◆ **ABOUT THIS EXERCISE**
An exact reproduction of the records is required. Images must be left out.

◆ **DATA SUPPLIED**
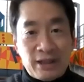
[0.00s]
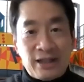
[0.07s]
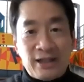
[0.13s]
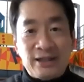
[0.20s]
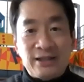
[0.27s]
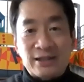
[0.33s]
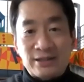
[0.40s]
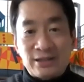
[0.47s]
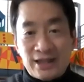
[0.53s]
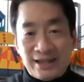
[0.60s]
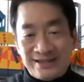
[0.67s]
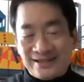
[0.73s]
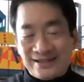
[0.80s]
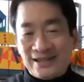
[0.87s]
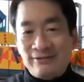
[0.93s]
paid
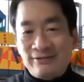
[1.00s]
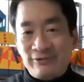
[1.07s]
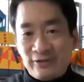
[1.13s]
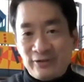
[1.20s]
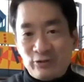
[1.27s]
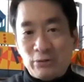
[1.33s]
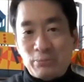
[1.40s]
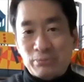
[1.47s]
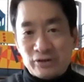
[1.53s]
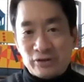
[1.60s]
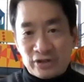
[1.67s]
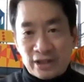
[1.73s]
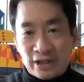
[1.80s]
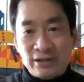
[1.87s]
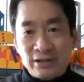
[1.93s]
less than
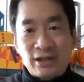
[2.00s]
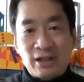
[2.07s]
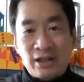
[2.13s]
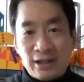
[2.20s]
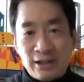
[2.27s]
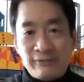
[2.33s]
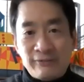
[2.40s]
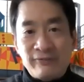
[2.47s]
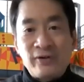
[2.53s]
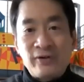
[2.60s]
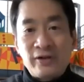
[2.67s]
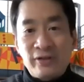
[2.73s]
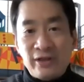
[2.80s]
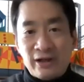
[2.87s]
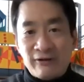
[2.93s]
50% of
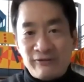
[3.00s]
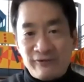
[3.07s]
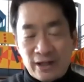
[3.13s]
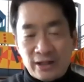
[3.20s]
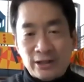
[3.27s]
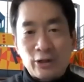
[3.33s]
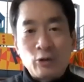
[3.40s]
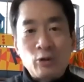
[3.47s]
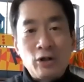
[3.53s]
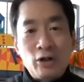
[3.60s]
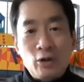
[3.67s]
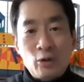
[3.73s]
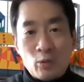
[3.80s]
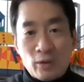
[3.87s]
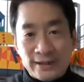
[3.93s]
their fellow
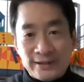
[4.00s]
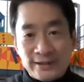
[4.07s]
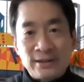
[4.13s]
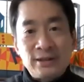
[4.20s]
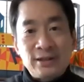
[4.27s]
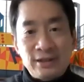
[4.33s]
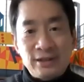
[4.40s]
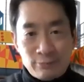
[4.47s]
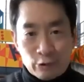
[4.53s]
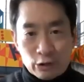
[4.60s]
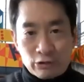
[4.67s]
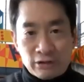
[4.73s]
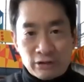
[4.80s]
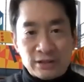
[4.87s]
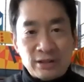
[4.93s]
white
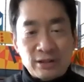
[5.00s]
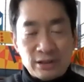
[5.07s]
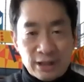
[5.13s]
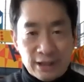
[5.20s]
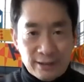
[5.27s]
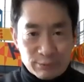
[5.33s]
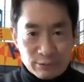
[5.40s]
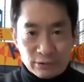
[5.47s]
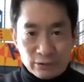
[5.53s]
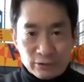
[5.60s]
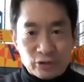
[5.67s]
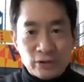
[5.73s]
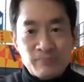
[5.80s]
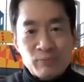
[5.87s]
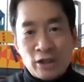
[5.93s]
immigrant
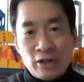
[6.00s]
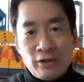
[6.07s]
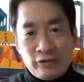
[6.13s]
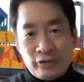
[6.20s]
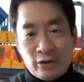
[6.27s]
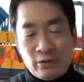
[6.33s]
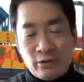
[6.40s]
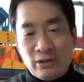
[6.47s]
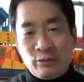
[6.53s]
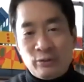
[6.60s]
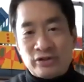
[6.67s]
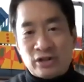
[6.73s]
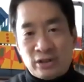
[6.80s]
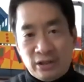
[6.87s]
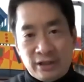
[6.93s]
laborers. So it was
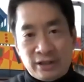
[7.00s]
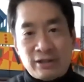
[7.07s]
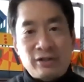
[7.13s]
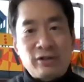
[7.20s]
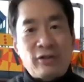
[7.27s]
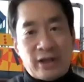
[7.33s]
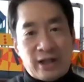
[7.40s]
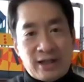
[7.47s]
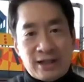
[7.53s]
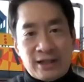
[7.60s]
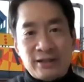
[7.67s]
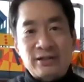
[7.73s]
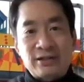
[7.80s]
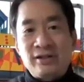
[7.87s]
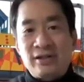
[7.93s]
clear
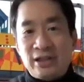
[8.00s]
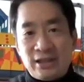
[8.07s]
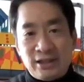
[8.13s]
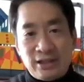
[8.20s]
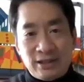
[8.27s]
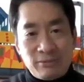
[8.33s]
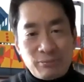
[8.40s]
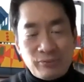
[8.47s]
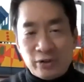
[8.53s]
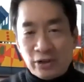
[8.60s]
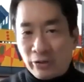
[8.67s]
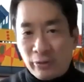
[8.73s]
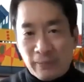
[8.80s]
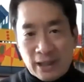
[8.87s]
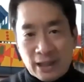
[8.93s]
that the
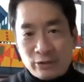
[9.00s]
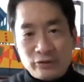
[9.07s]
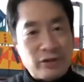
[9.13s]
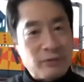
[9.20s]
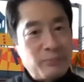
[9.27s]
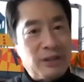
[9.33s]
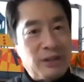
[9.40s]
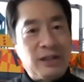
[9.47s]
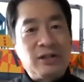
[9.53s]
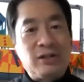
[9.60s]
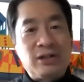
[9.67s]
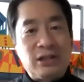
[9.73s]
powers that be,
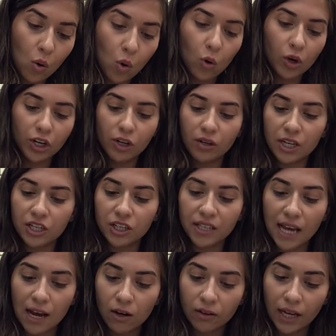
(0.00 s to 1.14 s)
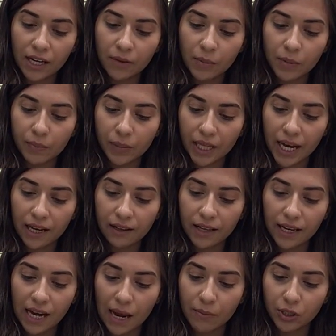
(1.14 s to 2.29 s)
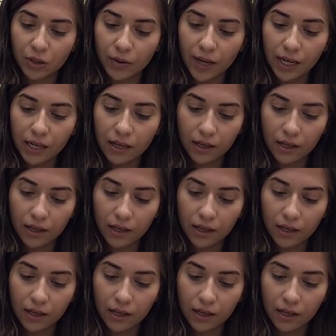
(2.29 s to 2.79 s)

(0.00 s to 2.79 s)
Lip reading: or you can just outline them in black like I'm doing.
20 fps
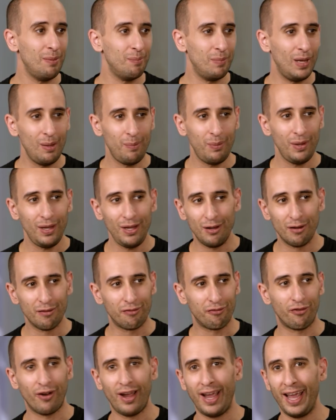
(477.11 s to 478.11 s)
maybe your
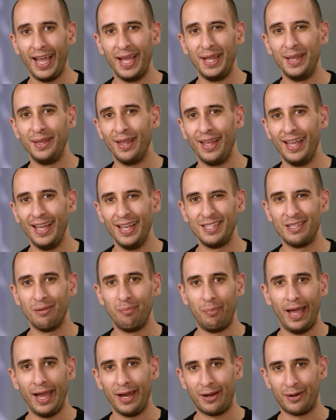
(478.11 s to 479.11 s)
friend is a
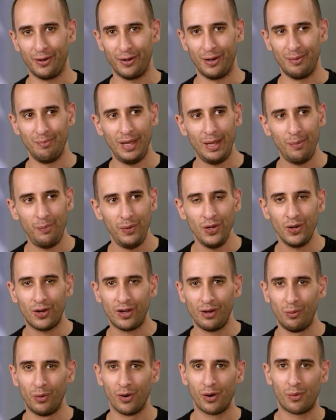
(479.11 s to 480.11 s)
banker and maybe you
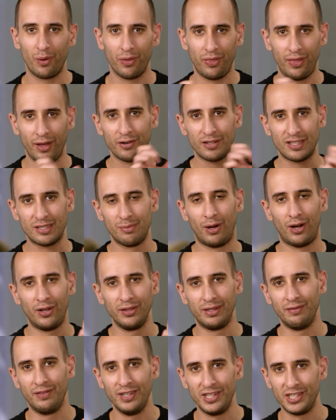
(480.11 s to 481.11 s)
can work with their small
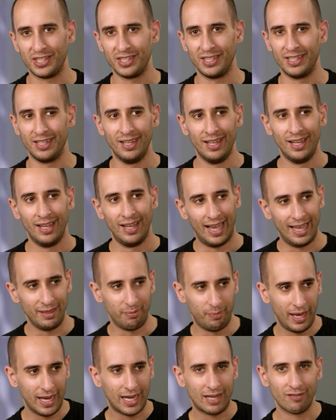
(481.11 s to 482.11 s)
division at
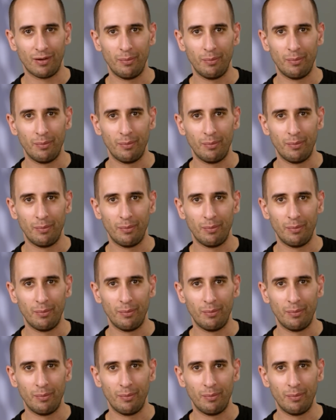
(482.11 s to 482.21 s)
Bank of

◆ **TASK ANSWER**
[0.00s]
[0.07s]
[0.13s]
[0.20s]
[0.27s]
[0.33s]
[0.40s]
[0.47s]
[0.53s]
[0.60s]
[0.67s]
[0.73s]
[0.80s]
[0.87s]
[0.93s]
paid
[1.00s]
[1.07s]
[1.13s]
[1.20s]
[1.27s]
[1.33s]
[1.40s]
[1.47s]
[1.53s]
[1.60s]
[1.67s]
[1.73s]
[1.80s]
[1.87s]
[1.93s]
less than
[2.00s]
[2.07s]
[2.13s]
[2.20s]
[2.27s]
[2.33s]
[2.40s]
[2.47s]
[2.53s]
[2.60s]
[2.67s]
[2.73s]
[2.80s]
[2.87s]
[2.93s]
50% of
[3.00s]
[3.07s]
[3.13s]
[3.20s]
[3.27s]
[3.33s]
[3.40s]
[3.47s]
[3.53s]
[3.60s]
[3.67s]
[3.73s]
[3.80s]
[3.87s]
[3.93s]
their fellow
[4.00s]
[4.07s]
[4.13s]
[4.20s]
[4.27s]
[4.33s]
[4.40s]
[4.47s]
[4.53s]
[4.60s]
[4.67s]
[4.73s]
[4.80s]
[4.87s]
[4.93s]
white
[5.00s]
[5.07s]
[5.13s]
[5.20s]
[5.27s]
[5.33s]
[5.40s]
[5.47s]
[5.53s]
[5.60s]
[5.67s]
[5.73s]
[5.80s]
[5.87s]
[5.93s]
immigrant
[6.00s]
[6.07s]
[6.13s]
[6.20s]
[6.27s]
[6.33s]
[6.40s]
[6.47s]
[6.53s]
[6.60s]
[6.67s]
[6.73s]
[6.80s]
[6.87s]
[6.93s]
laborers. So it was
[7.00s]
[7.07s]
[7.13s]
[7.20s]
[7.27s]
[7.33s]
[7.40s]
[7.47s]
[7.53s]
[7.60s]
[7.67s]
[7.73s]
[7.80s]
[7.87s]
[7.93s]
clear
[8.00s]
[8.07s]
[8.13s]
[8.20s]
[8.27s]
[8.33s]
[8.40s]
[8.47s]
[8.53s]
[8.60s]
[8.67s]
[8.73s]
[8.80s]
[8.87s]
[8.93s]
that the
[9.00s]
[9.07s]
[9.13s]
[9.20s]
[9.27s]
[9.33s]
[9.40s]
[9.47s]
[9.53s]
[9.60s]
[9.67s]
[9.73s]
powers that be,
(0.00 s to 1.14 s)
(1.14 s to 2.29 s)
(2.29 s to 2.79 s)

(0.00 s to 2.79 s)
Lip reading: or you can just outline them in black like I'm doing.
20 fps
(477.11 s to 478.11 s)
maybe your
(478.11 s to 479.11 s)
friend is a
(479.11 s to 480.11 s)
banker and maybe you
(480.11 s to 481.11 s)
can work with their small
(481.11 s to 482.11 s)
division at
(482.11 s to 482.21 s)
Bank of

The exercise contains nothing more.